Methods: To elucidate the nature of interactions between tumor cells and the TME, we exploited the transcriptome of 300 early stages (Ib-IIIa) NSCLC patients recruited in the prospective clinical trial PROMOLE study. With the help of a clustering approach, initially we performed a molecular-based virtual stratification/dissection on the NSCLC patients. Next, to elucidate the relative cell-type abundance, a deconvolution approach was applied to identify the possibility of tumor infiltrating immune cells within these subgroups. Immunohistochemistry (IHC) was then used to substantiate these predictions on tumor cells.

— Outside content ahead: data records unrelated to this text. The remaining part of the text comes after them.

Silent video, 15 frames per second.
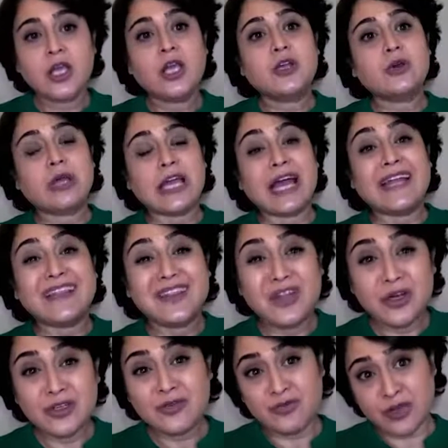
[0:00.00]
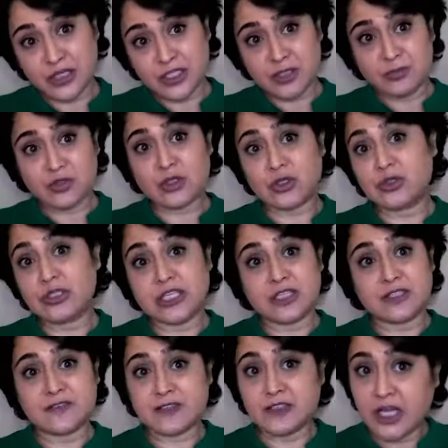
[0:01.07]
You cannot find them through
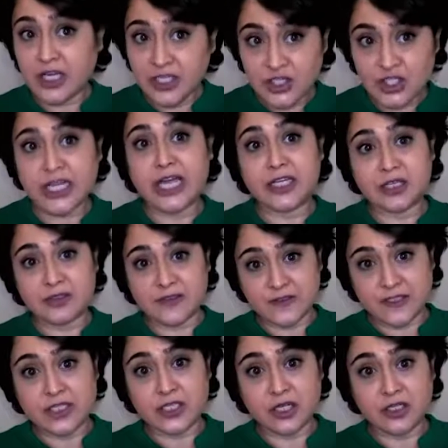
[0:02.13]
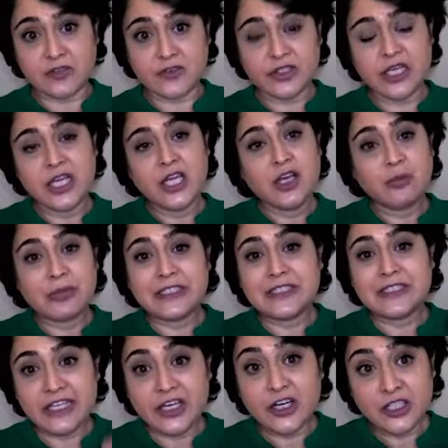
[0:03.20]
their side channel signals, but
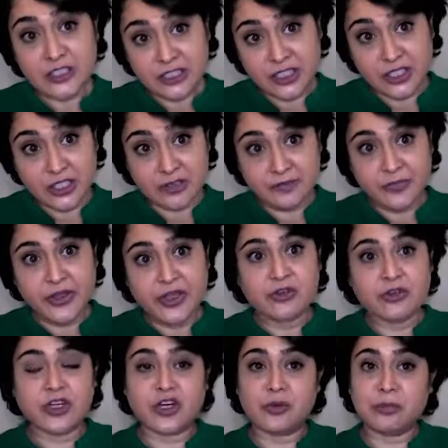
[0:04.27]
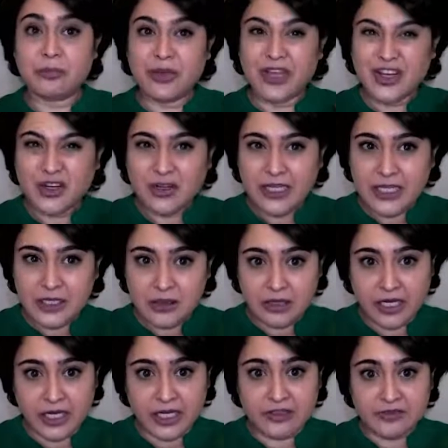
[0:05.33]
they are there. They are barely
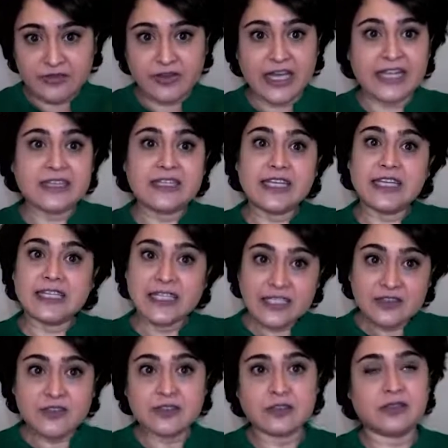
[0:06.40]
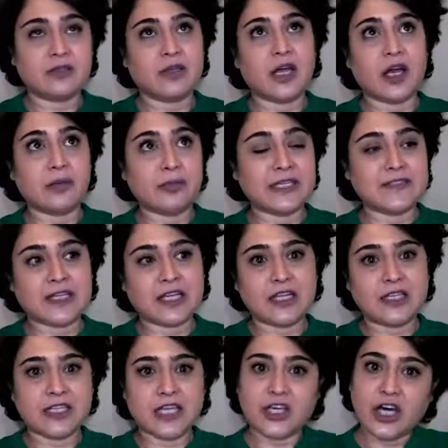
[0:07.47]
alive, and they get
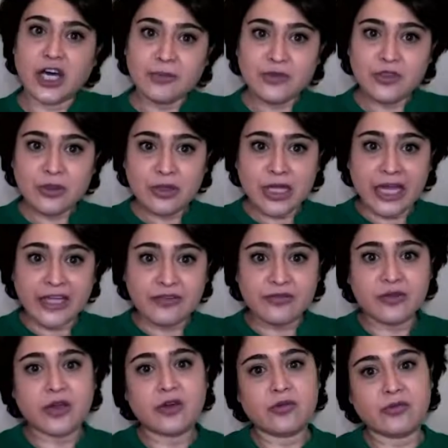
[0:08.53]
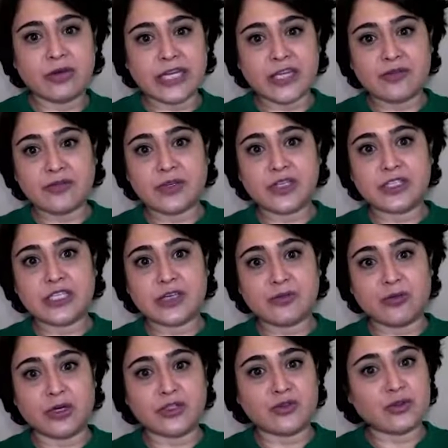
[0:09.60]
basically they come to life whenever they
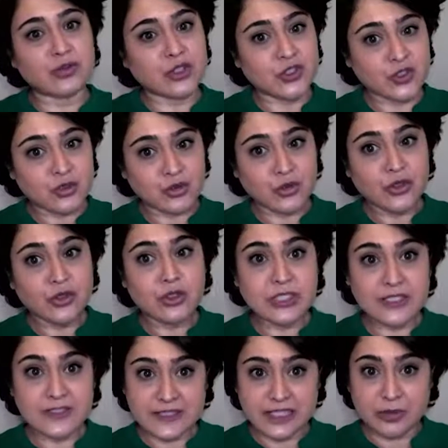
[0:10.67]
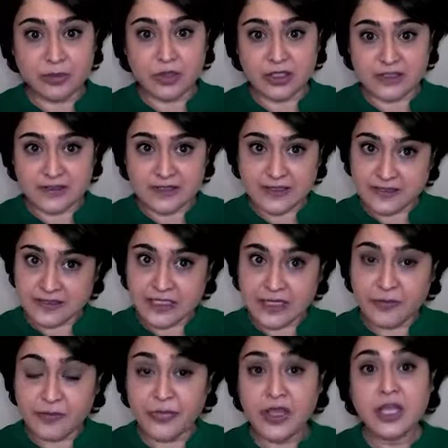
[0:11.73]
want to destroy or disable a
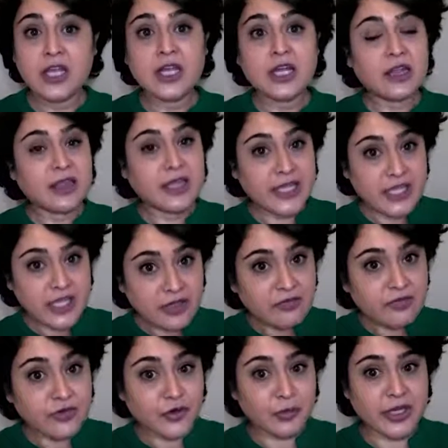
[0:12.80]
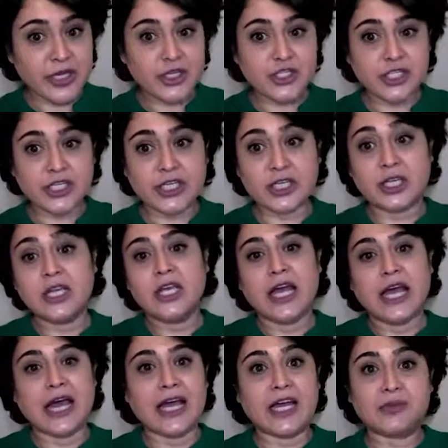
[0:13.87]
system, leak information,
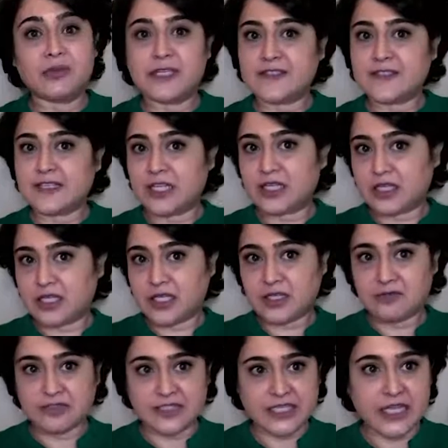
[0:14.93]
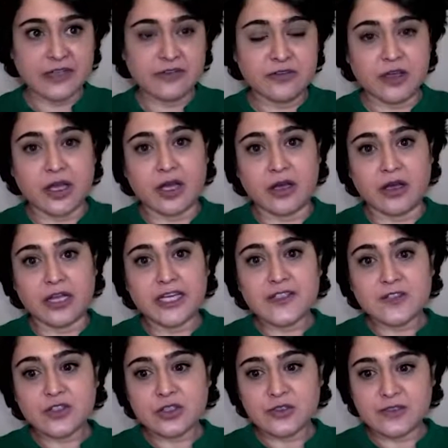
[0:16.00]
and basically send
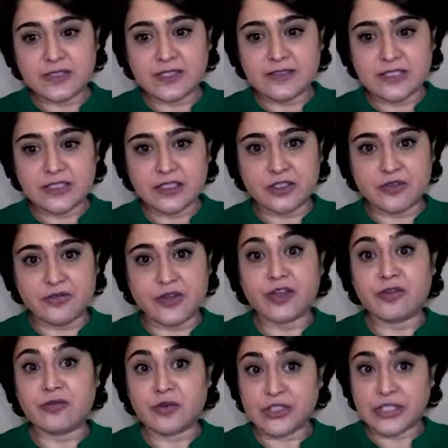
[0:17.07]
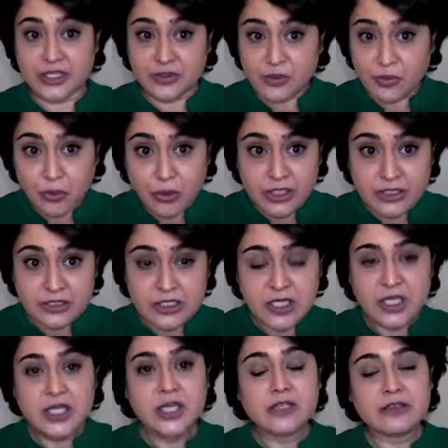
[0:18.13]
extra sensitive info that you want.
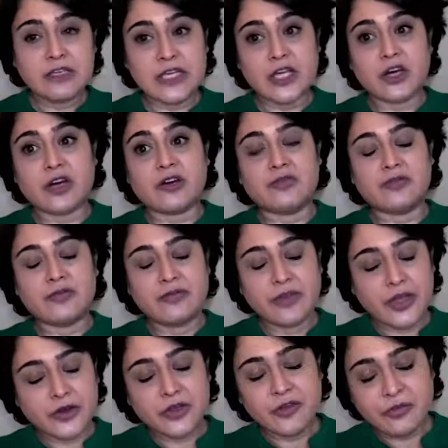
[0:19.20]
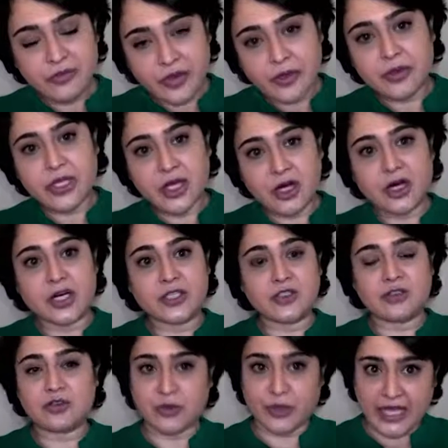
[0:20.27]
They are very, very hard
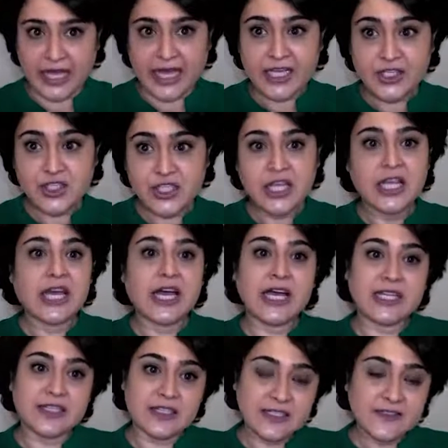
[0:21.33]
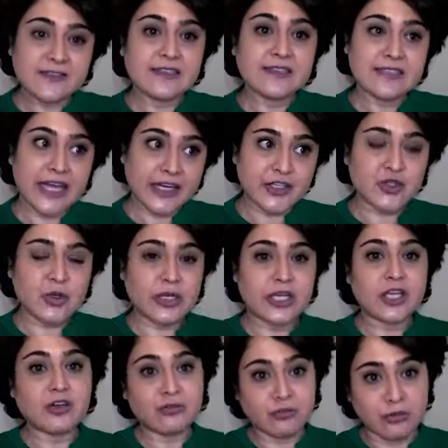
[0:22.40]
to catch, and this is
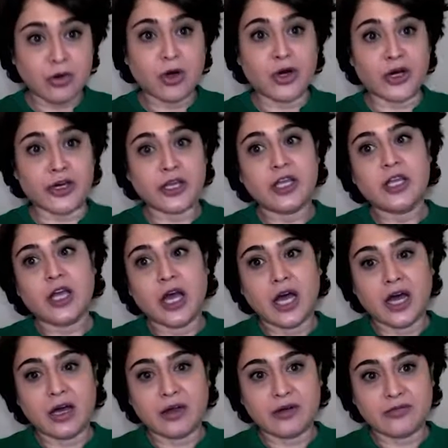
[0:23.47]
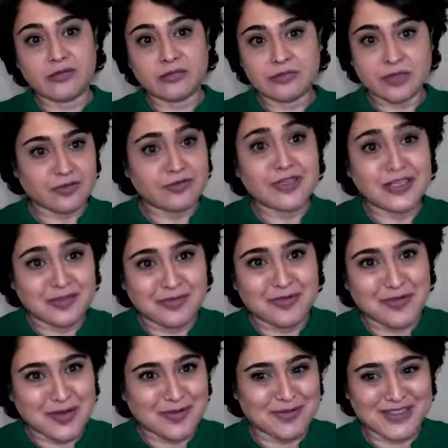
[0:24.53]
actually a war.
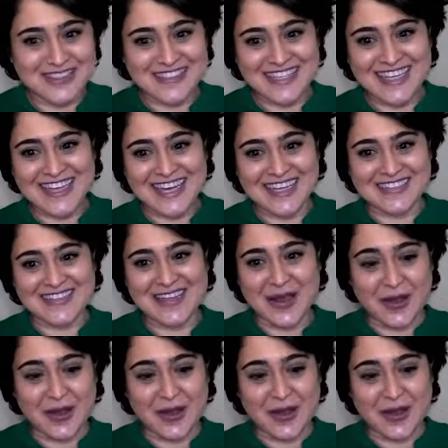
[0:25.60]
We say that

Results: The resulting subgroups of LUADs and LUSCs are biologically well-characterized by mutational and gene expression profiles. Cell-type abundance approach identified samples which are enriched with tumor infiltrating immune cells like Neutrophils, Tcells, macrophages, etc. These findings were positively confirmed by IHC with multiple cell markers such as MPO, CD4, CD8, CD68, etc. Integrating these two results highlighted the proportion of tumor immune microenvironment (TiME) in the two different sub-populations along with shedding some light on the crosstalk happening between different cancer-/immune- cells.
Discussion and conclusion: The in-silico predictions on bulk RNA data by virtual micro-dissection, distinguished the two distinct NSCLC subtypes, each associated with clinical and molecular features. Furthermore, the immune cells infiltration suggests a possible role of infiltrating tumor immune cells with the prognosis of patients. Our analysis successfully performed an intra-sample and inter-sample comparison, which can unveil new prognostic markers that can provide relevant information for cancer immunotherapy.